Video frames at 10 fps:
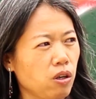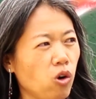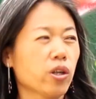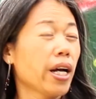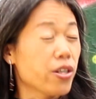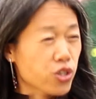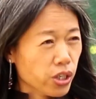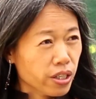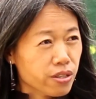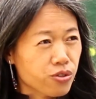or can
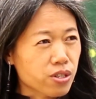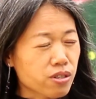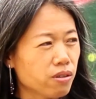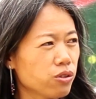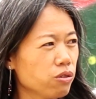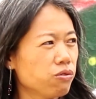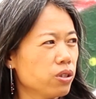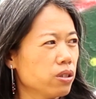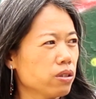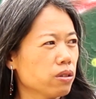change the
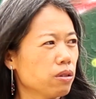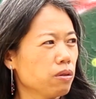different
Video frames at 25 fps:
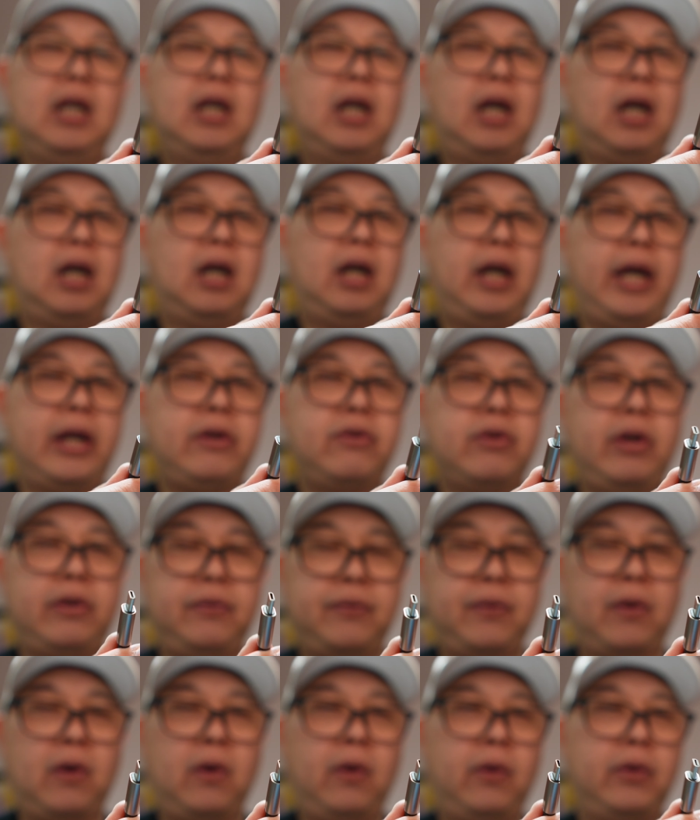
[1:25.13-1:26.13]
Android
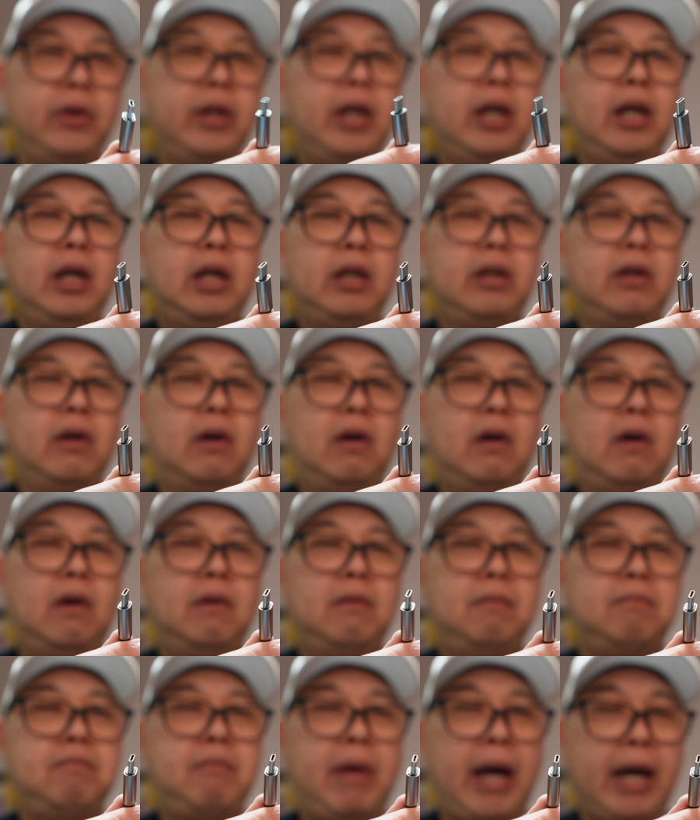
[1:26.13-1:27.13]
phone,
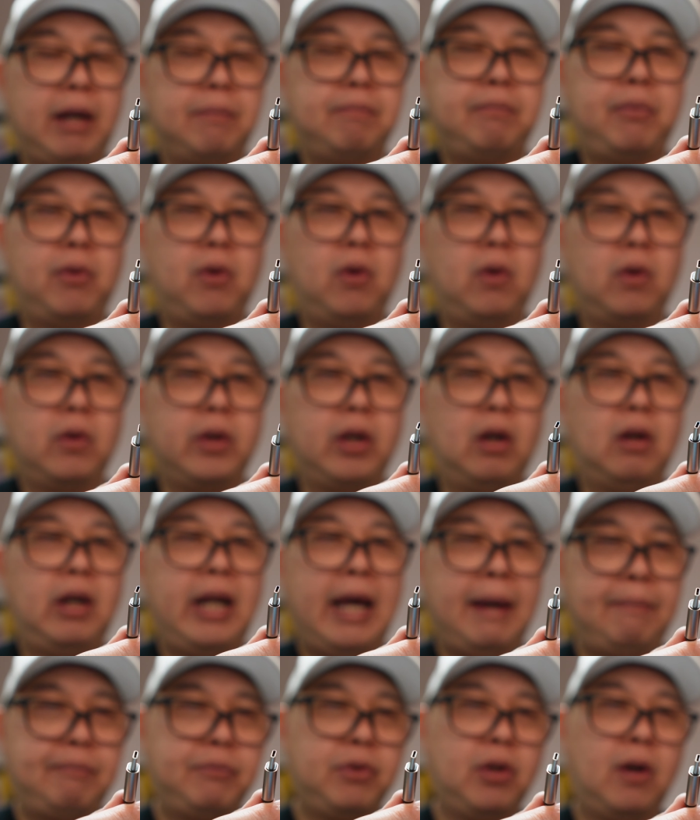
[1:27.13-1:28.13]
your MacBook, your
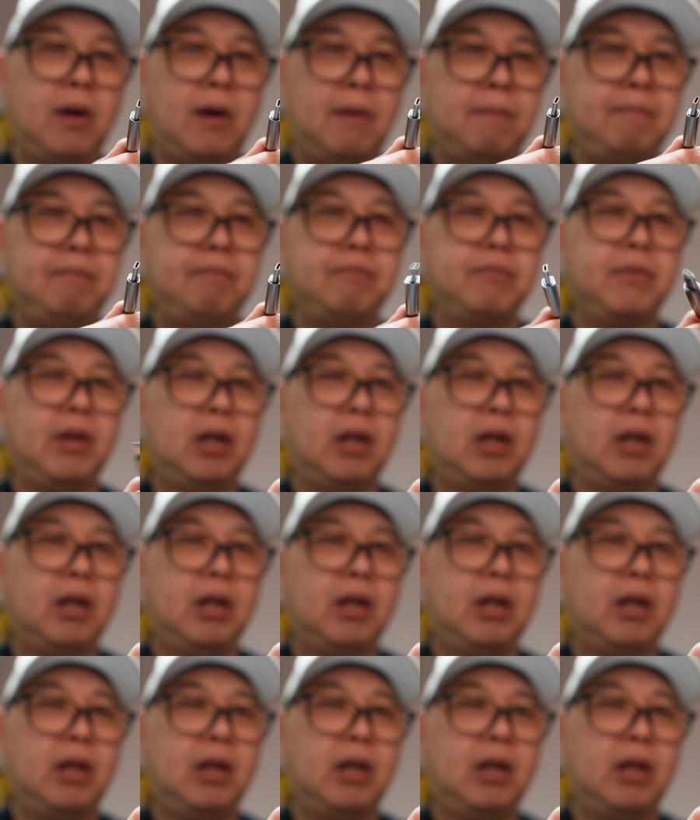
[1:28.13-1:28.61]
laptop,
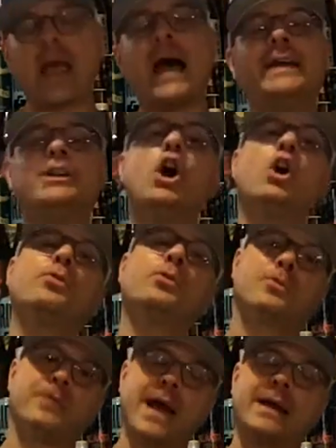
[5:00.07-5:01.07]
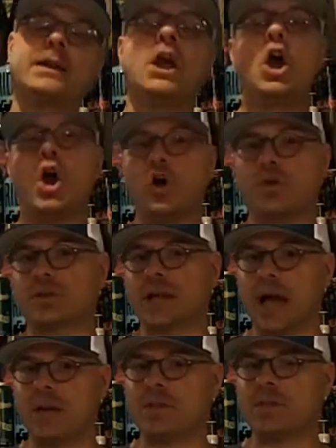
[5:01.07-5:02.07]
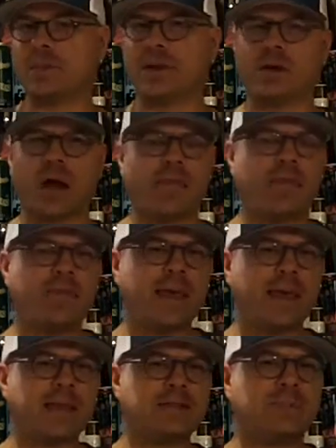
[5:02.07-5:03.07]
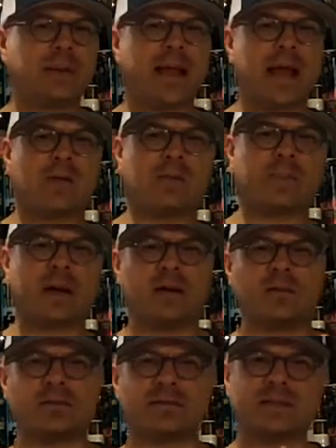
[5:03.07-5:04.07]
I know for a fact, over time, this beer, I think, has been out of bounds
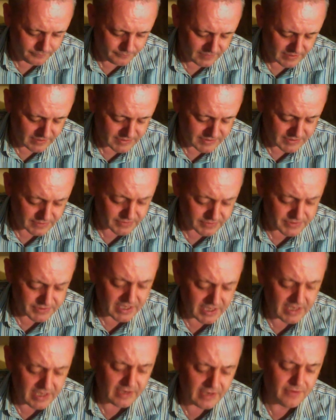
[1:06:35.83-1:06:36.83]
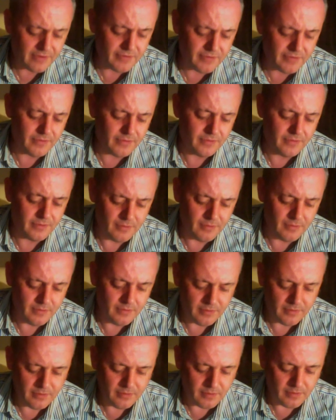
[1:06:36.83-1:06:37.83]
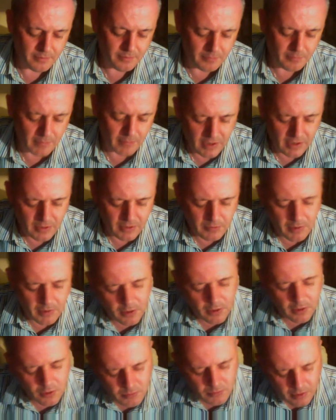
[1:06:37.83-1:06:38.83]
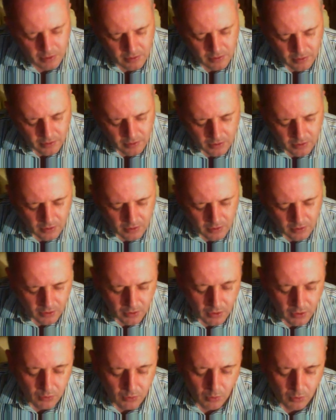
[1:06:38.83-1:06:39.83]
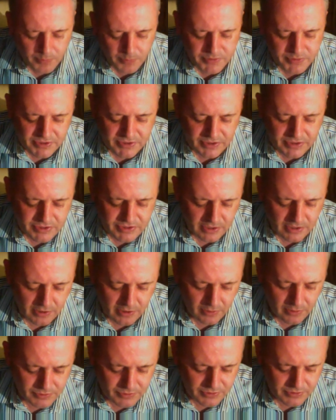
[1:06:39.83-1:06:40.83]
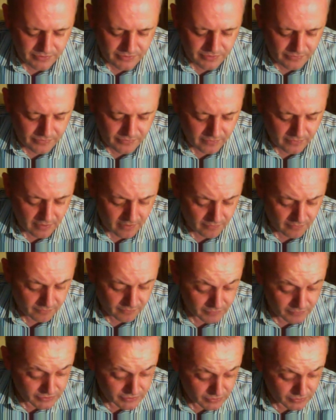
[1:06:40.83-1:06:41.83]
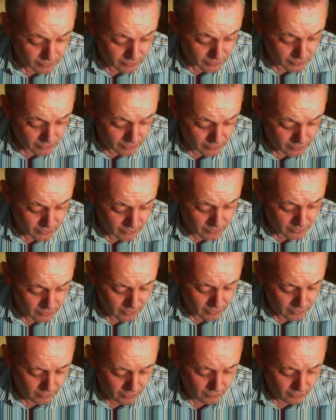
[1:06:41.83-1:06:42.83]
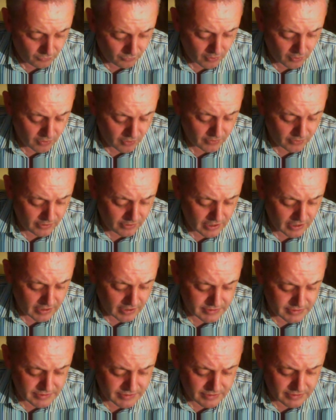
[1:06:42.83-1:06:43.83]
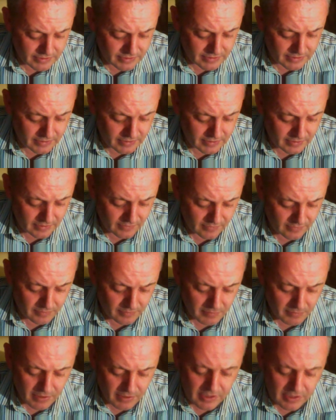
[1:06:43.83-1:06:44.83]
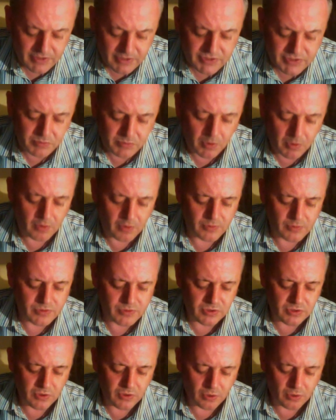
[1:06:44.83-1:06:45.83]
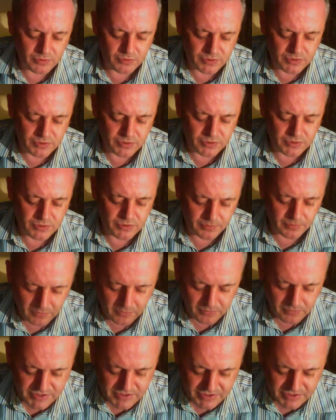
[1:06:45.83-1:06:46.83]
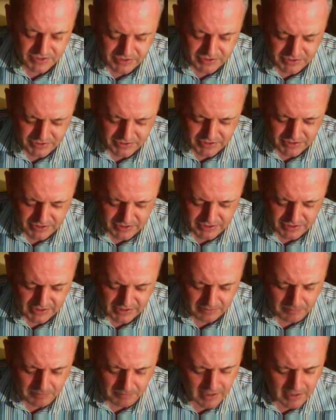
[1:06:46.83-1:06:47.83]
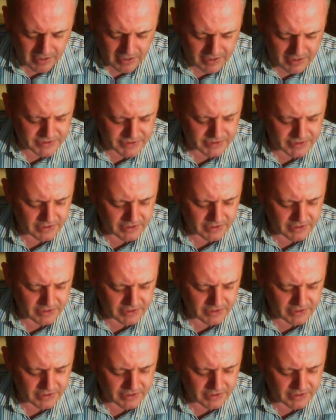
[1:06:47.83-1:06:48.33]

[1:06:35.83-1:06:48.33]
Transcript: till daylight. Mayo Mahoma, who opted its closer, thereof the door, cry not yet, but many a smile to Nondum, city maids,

◆ ◆ ◆

• **TRY IT**
Each of the lines above should be transcribed exactly; no image is to be copied.

• **TASK ANSWER**
Video frames at 10 fps:
or can
change the
different
Video frames at 25 fps:
[1:25.13-1:26.13]
Android
[1:26.13-1:27.13]
phone,
[1:27.13-1:28.13]
your MacBook, your
[1:28.13-1:28.61]
laptop,
[5:00.07-5:01.07]
[5:01.07-5:02.07]
[5:02.07-5:03.07]
[5:03.07-5:04.07]
I know for a fact, over time, this beer, I think, has been out of bounds
[1:06:35.83-1:06:36.83]
[1:06:36.83-1:06:37.83]
[1:06:37.83-1:06:38.83]
[1:06:38.83-1:06:39.83]
[1:06:39.83-1:06:40.83]
[1:06:40.83-1:06:41.83]
[1:06:41.83-1:06:42.83]
[1:06:42.83-1:06:43.83]
[1:06:43.83-1:06:44.83]
[1:06:44.83-1:06:45.83]
[1:06:45.83-1:06:46.83]
[1:06:46.83-1:06:47.83]
[1:06:47.83-1:06:48.33]

[1:06:35.83-1:06:48.33]
Transcript: till daylight. Mayo Mahoma, who opted its closer, thereof the door, cry not yet, but many a smile to Nondum, city maids,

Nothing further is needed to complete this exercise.